以下は、当日も上映前に解説をしてくださる音楽評論家、竹内貴久雄さんの

演目紹介文です。

 

■ワーグナー・オペラの〈原点〉となった世界を堪能する

 『さまよえるオランダ人』は、ワーグナーにとって青春期の作品のひとつですが、生涯にわたってひたすら追い続けていたテーマ、すなわち「永遠に安息が得られない男性の苦悩を救うことができるのは、女性の自己犠牲による救済のみである」という考えを、表現の中心に据えた最初の作品でもあります。言い換えるなら、ワーグナー・オペラの原点といえるのが、この『さまよえるオランダ人』です。

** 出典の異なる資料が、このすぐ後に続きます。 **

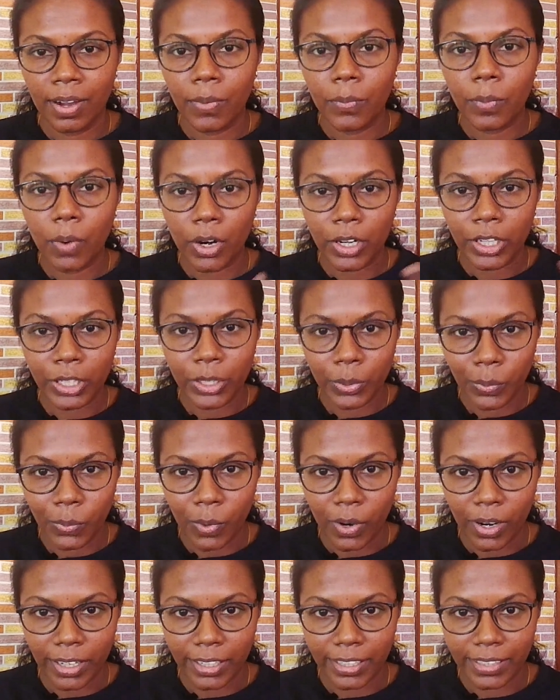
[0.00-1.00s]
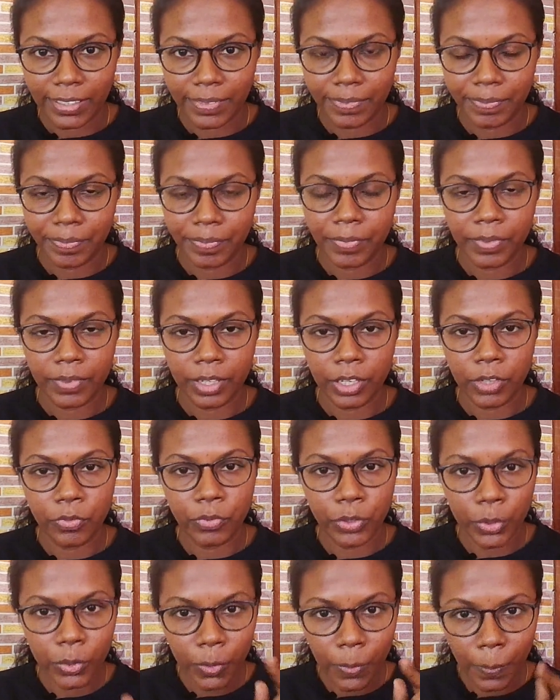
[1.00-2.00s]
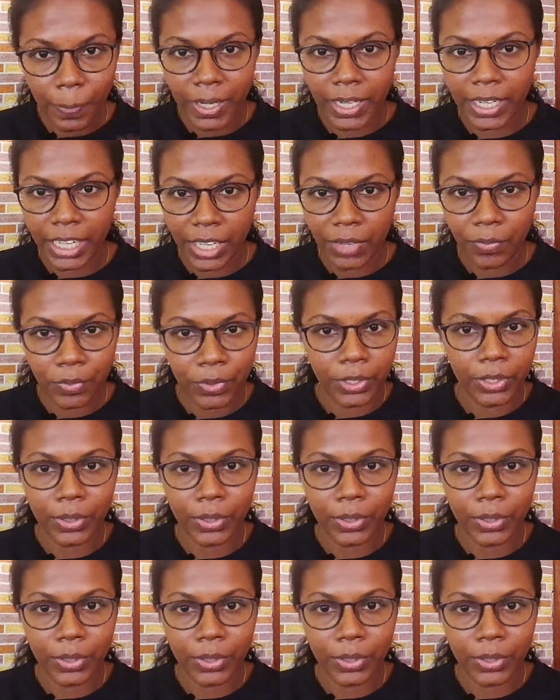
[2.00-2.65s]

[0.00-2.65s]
what you want. If you believe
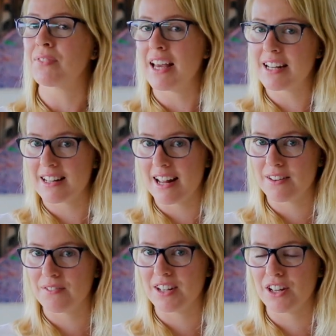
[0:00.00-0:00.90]
in
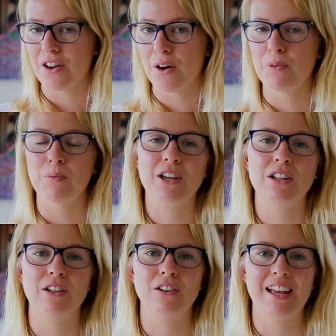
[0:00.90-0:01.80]
another video when we
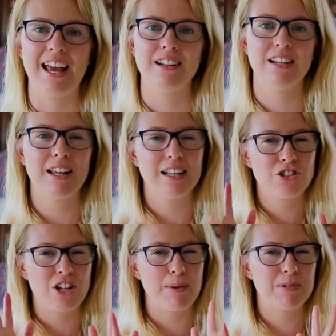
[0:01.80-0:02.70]
can look at
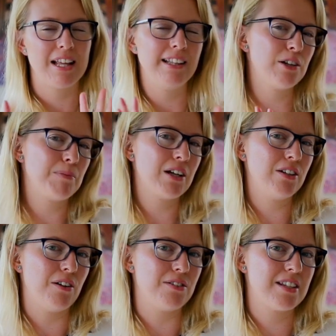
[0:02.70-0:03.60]
shapes a little bit
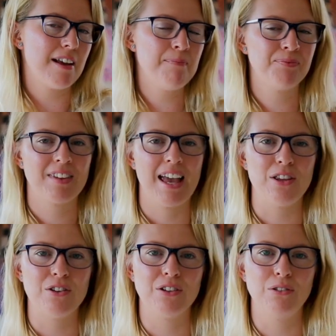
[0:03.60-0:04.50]
closer
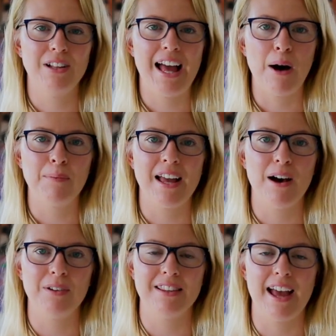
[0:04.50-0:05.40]
and you can all help me
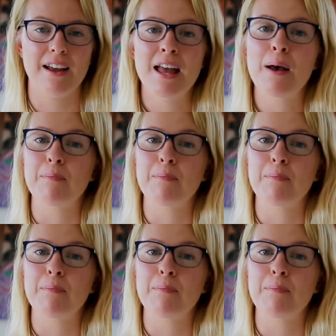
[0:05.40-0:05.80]
out with that.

 ワーグナーが、この物語を発想したきっかけは、1837年、24歳の時のことです。ドレスデン歌劇場での見習い指揮者を経て、楽長となって赴任したバルト海に面したラトビアの首都リガに滞在中、ハインリヒ・ハイネ(1797-1856)が書いた『シュナーベレウォプスキー氏の回想』と題された物語集に収録された「さまようオランダの幽霊船」伝説に強く興味を持ったのです。それは、「このオランダ船の船長は、7年ごとにしか岸に着くことが許されず、その時に出会った女性の献身的な愛を受けることができるまで、洋上を漂い続けるしかない」というものでした。この設定が受け継がれて、数年後にワーグナーによって創作された物語が、オペラ『さまよえるオランダ人』です。

 1839年の暮、野心家で誇大妄想癖のあったワーグナーは、多額の借金を負ってラトビアを逃げ出し、起死回生を狙って海路パリへと向かいました。ところが、途中で激しい嵐に遭遇し、船がノルウェーのサンドヴィーケ港に緊急避難。この時に閃いたのが、この物語です。

パリに到着後、貧困生活の中で構想を進めて台本スケッチを書き上げ、オペラ座の支配人に直接持ち込みました。ところが、この支配人は、ワーグナーにわずかばかりの謝礼金を渡しただけで、このアイデアを別の台本作家、作曲家に発注してしまったのです。

 自作のパリ公演を断念したワーグナーは、自ら10日間で台本を書き上げ、その後、わずか7週間で作曲を終えています。一気呵成に書き進められたのは、青春の閃きの成せる力ですが、この。せっかくの「素晴らしい発想のオペラ」を、他人に先を越されたくないという強い思いもあったからだと考えていいでしょう。それほどに、この『さまよえるオランダ人』の物語は、若きワーグナーを夢中にさせたものでした。

幸い『さまよえるオランダ人』は1843年1月に、ドレスデン歌劇場で初演されましたが、当時の聴衆は、ワーグナーのこれまでと大きく異なった〈新しいオペラ〉の様式が受け入れられず、たった4日間で上演は終わってしまいました。今では考えられないことです。

 ワーグナーが、『タンホイザー』で一流のオペラ作家の仲間入りをする直前、ワーグナーの〈出発点〉となった意欲作『さまよえるオランダ人』が6月の演目です。お楽しみに。